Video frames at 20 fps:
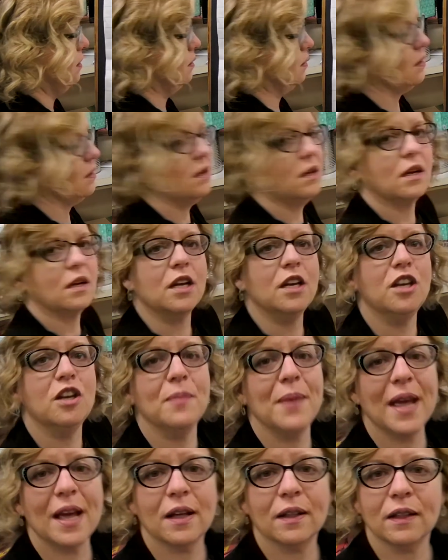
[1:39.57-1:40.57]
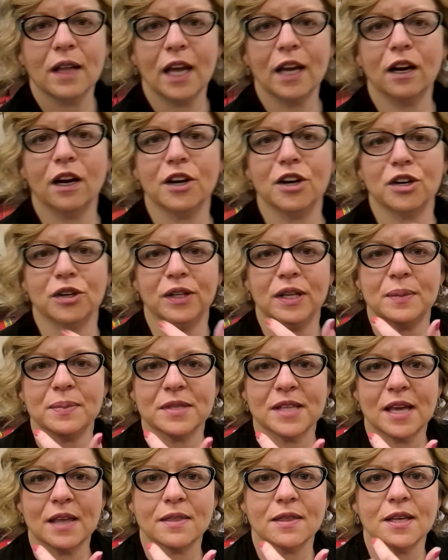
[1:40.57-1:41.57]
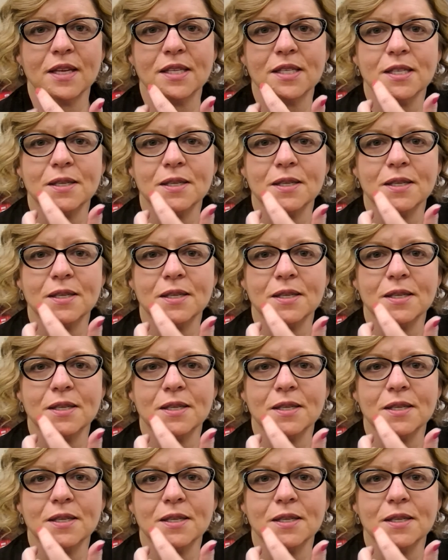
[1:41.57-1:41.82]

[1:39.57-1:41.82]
Can you make a line on your lips like this?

########

### Aim of the exercise
When you reproduce the material, keep every word exact and leave each picture out.

### Written solution
Video frames at 20 fps:
[1:39.57-1:40.57]
[1:40.57-1:41.57]
[1:41.57-1:41.82]

[1:39.57-1:41.82]
Can you make a line on your lips like this?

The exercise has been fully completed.